┌────────

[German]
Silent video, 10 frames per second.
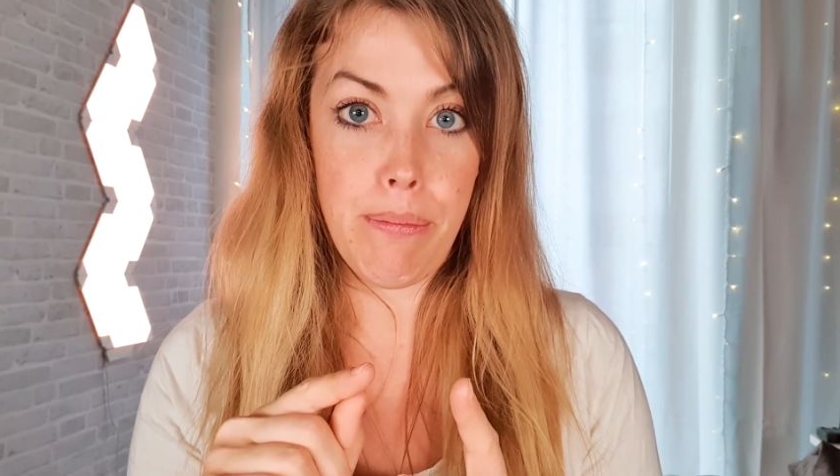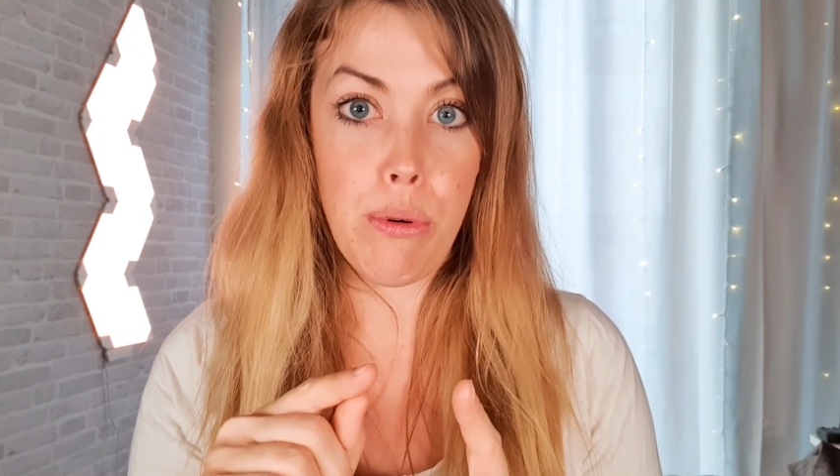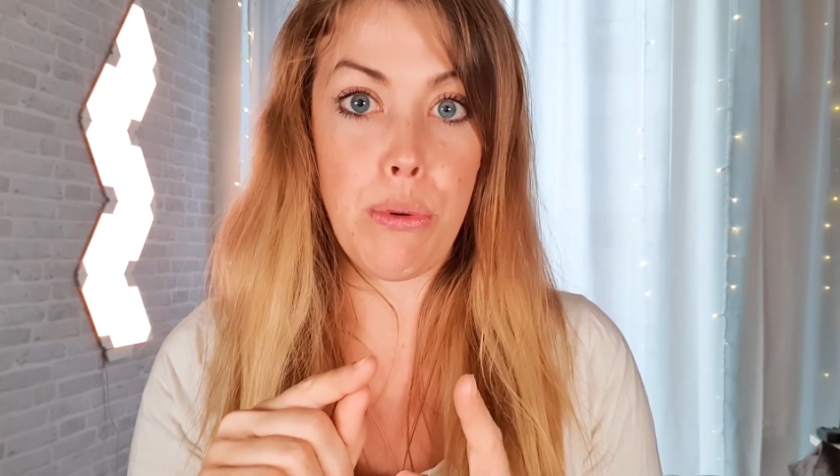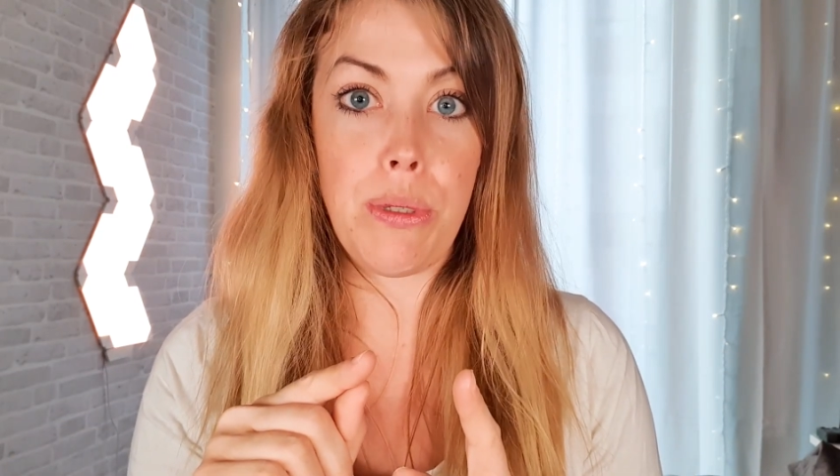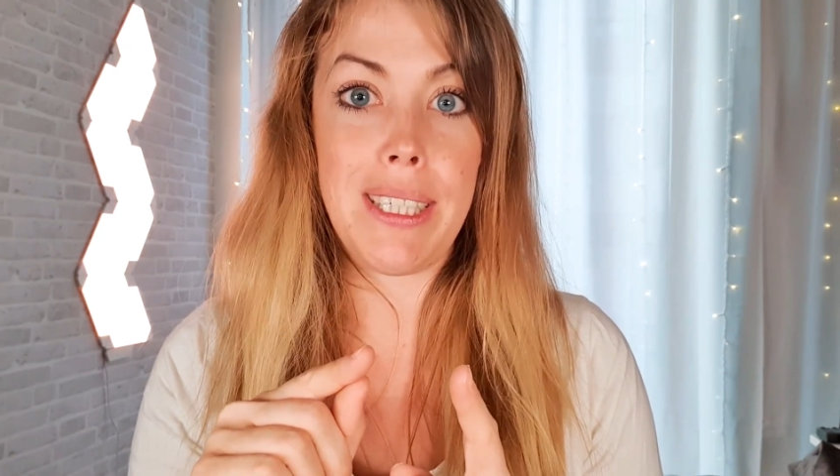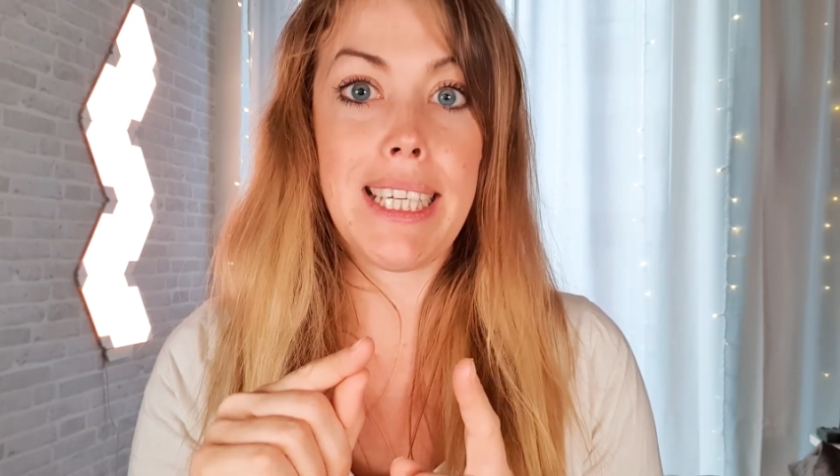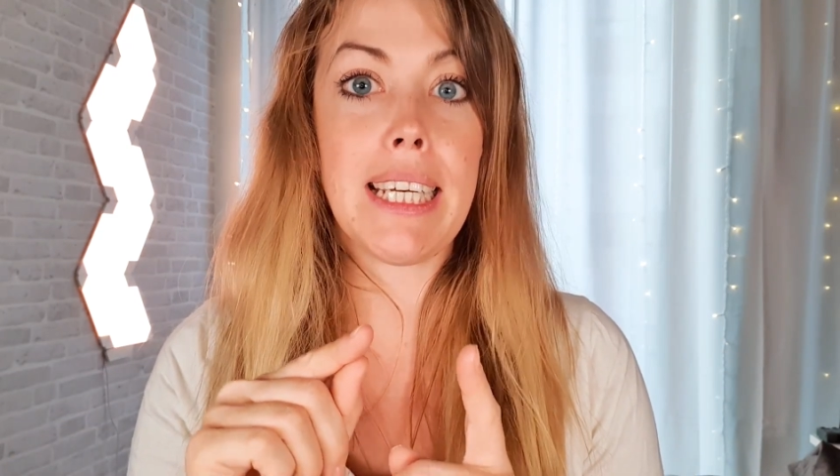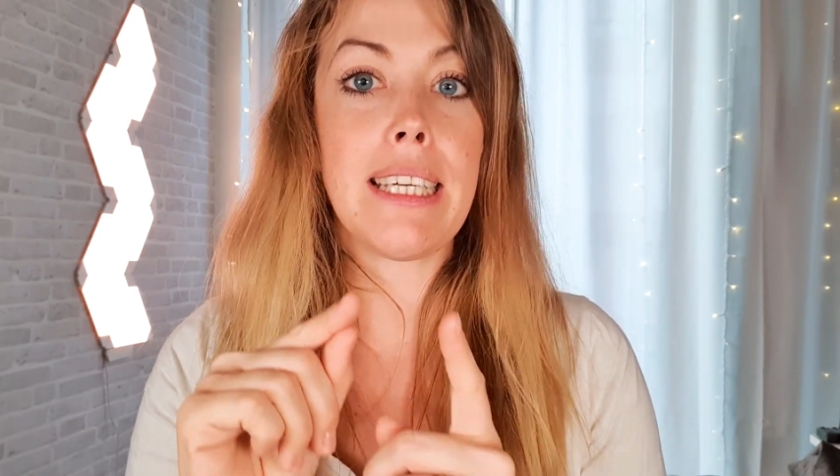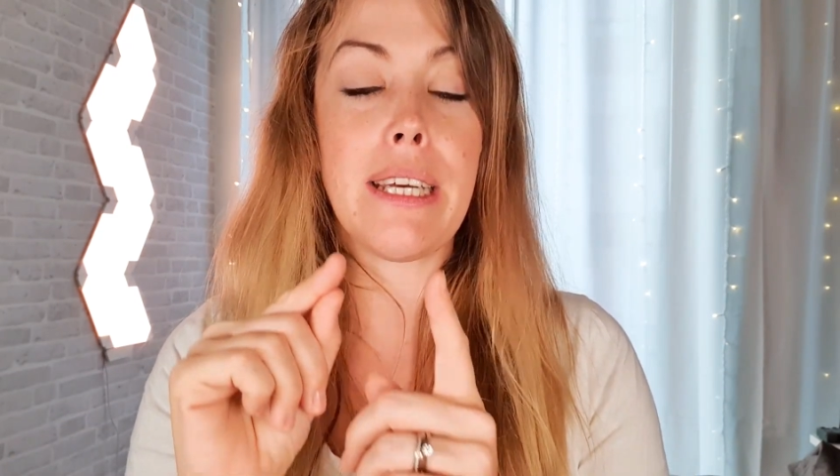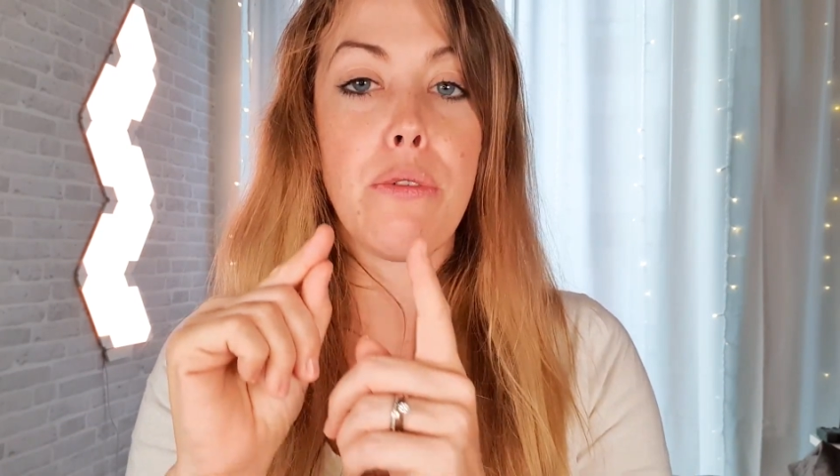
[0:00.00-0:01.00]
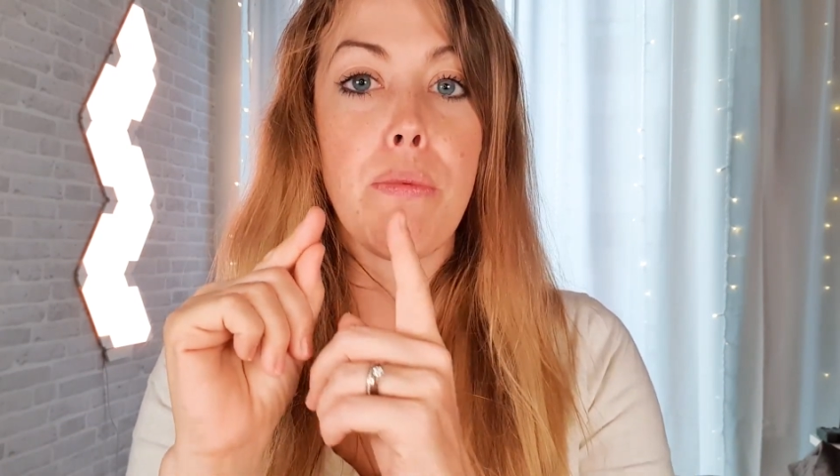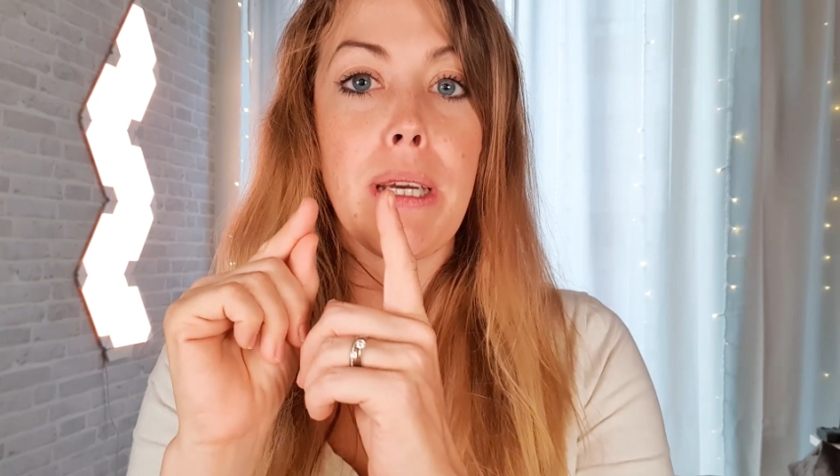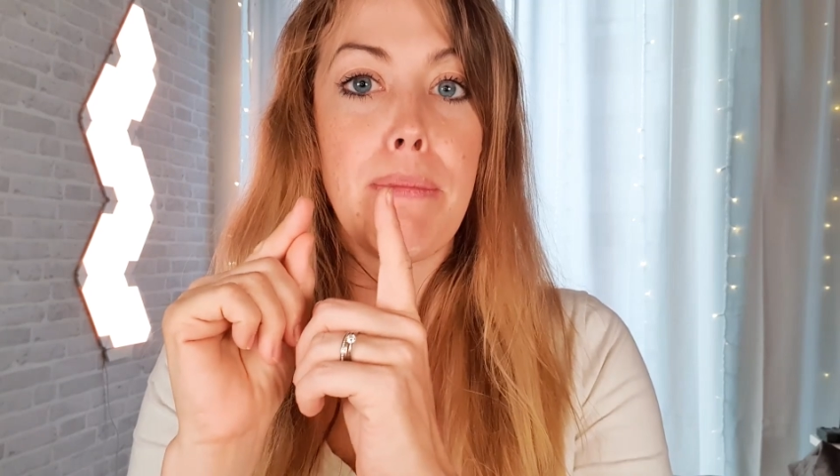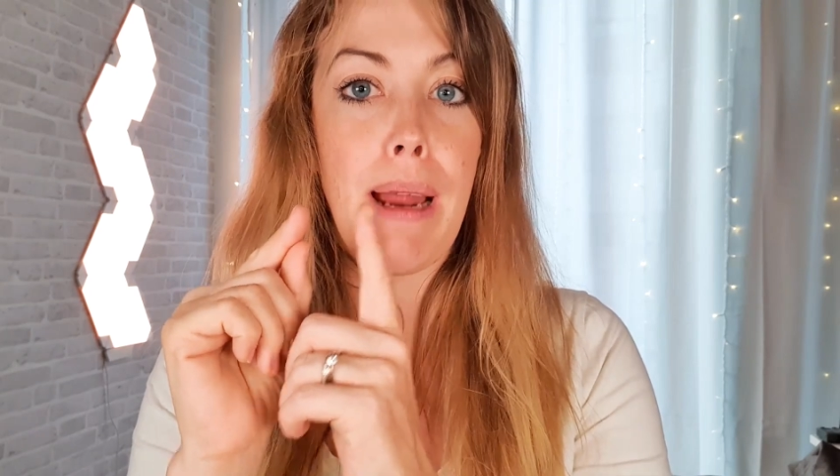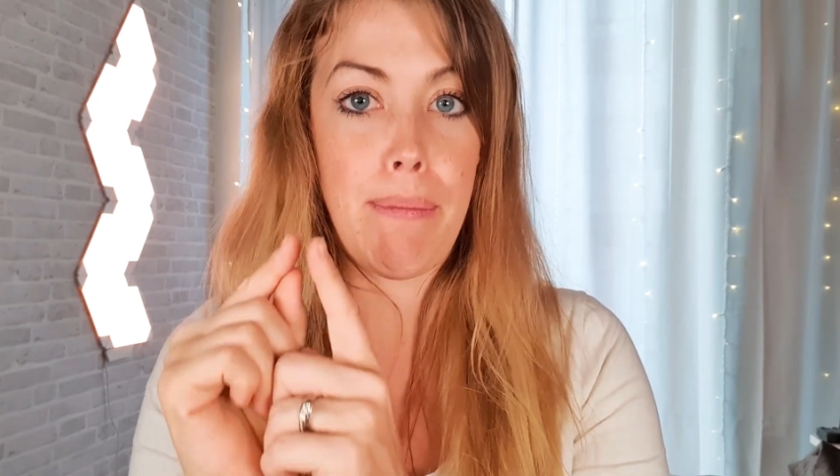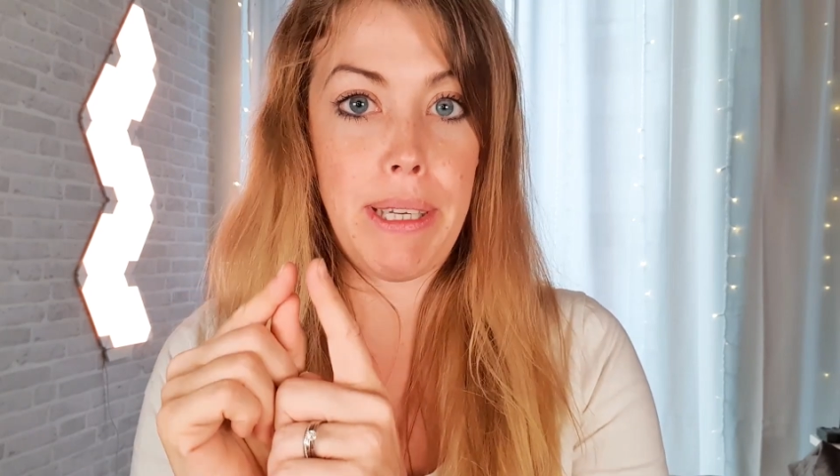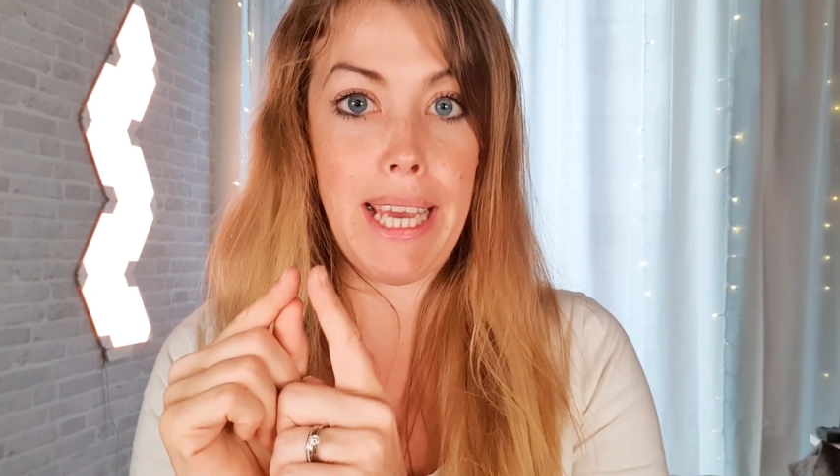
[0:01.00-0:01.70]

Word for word: produziert der übrig bleibende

└────────

_Exercise_
In full and without changes, repeat the listing above, but not its pictures.

_Exercise result_
[German]
Silent video, 10 frames per second.
[0:00.00-0:01.00]
[0:01.00-0:01.70]

Word for word: produziert der übrig bleibende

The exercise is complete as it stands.